My bashed up face was a great look for when I turned 26 the other day haha! It feels like that came out of nowhere. Since when am I 26? I feel no different from the day I felt 20 and now I’m closer to 30 than 20. Being far away from home on your birthday, especially your first one in a new place could easily feel a bit lonely I think. No family there and your friends you’ve known for years are way away. I did feel a little bit homesick when I got messages from everyone and wishing they were here with me but I still had an amazing day.

In the morning I headed to the gym to do some of the extra programming. I got quite a few questions about my face situation and a lot of birthday wishes. So sweet! I did the gymnastic extra programming and then one of the extra cardio pieces. Once I got back home Mim and I got ready to head for brunch at Urban Projuice in Albert Park. I was there a couple of weeks ago with my friend Georgia and we couldn’t believe how good their pancakes were. It’s a lovely place with a healthy and nourishing menu. I think the pancakes are more on the indulgent side of the healthy spectrum but what are birthdays for?! Mim loved the pancakes just as much as I did and it was hysterical listening to her commentary about how good they were as she was eating them. The big breakfast is tasty too, not quite up to some other ones I’ve had but still really good.

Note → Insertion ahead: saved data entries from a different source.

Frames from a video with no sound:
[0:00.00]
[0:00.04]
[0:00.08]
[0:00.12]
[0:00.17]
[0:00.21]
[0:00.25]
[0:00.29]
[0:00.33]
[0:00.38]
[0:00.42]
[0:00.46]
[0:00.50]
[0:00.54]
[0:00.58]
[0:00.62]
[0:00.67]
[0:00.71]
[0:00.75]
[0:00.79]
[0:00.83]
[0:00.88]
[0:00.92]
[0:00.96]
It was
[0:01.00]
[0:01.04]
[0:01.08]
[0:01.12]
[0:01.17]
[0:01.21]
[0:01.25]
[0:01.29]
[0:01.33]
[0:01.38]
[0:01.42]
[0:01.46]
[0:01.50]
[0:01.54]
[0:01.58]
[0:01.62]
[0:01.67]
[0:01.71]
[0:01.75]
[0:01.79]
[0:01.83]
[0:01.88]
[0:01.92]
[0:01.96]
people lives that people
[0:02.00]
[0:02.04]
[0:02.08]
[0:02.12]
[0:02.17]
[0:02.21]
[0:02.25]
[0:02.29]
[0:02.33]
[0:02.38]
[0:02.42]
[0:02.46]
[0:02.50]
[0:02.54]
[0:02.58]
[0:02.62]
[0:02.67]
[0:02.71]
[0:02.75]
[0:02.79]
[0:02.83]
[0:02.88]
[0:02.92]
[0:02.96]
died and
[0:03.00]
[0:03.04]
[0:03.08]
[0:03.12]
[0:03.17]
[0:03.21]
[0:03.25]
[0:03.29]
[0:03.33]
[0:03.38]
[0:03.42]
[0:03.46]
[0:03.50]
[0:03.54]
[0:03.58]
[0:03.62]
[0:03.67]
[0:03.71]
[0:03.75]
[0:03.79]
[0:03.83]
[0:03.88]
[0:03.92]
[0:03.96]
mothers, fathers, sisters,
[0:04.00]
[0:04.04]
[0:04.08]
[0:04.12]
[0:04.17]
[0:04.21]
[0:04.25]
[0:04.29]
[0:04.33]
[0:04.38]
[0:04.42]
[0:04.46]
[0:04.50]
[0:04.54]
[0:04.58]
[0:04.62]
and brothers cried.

After lunch Mim thought we should go to a place called Up Unlimited for a birthday activity. It’s a climbing centre where you not only climb on your standard walls but there are random objects and weird things to climb too. It’s kind of difficult to explain but I think the pictures gives you a good idea. Each place you climb has different levels you can do to challenge you. We had the entire place to ourselves which was pretty nice. Heights make my feel a bit dizzy, it’s come with age. When I was younger I had no problems with it at all but what better way to spend your birthday than to face your fears? You clip on and off to each wall yourself and it’s all automatic. At first it’s a bit scary just throwing yourself off the wall relying on a machine to slowly take you down to safety but after a few rounds you eventually didn’t even think twice before jumping.

An hour in there is a serious workout. We got so warm and our arms were shaking towards the end. The biggest struggle was that our hands got sweaty so it was difficult to hold onto the grips! Haha the struggle was real. Chalk wouldn’t have been a bad idea. We had a blast in there and our hour flew by. Mim and I were saying it would be such a good time to have everyone from the gym come down and do it together. I think there would be some serious competitions between everyone trying to beat one another.

By the time we had finished it was almost time for the gym again. This time around it was time to do the class. I was really looking forward to it as it was deadlifts! Three rounds of five reps increasing weights. I finished on 235lbs which is 106.5kg! Considering my last recorded one rep max was 108 I think, that’s really not bad at all. We then had a cardio piece which was double unders, toes to bar and rowing if I remember correctly. Juicy! We then hung around and did a bit more training afterwards before heading home. I needed to get some work done so I ordered a poke bowl on Ubereats, it was really good and had that as a little cherry on top of a really fun and eventful birthday.

Thank you again everyone who sent me so much love and birthday wishes. You made me feel so special and appreciate you taking the time to write to me!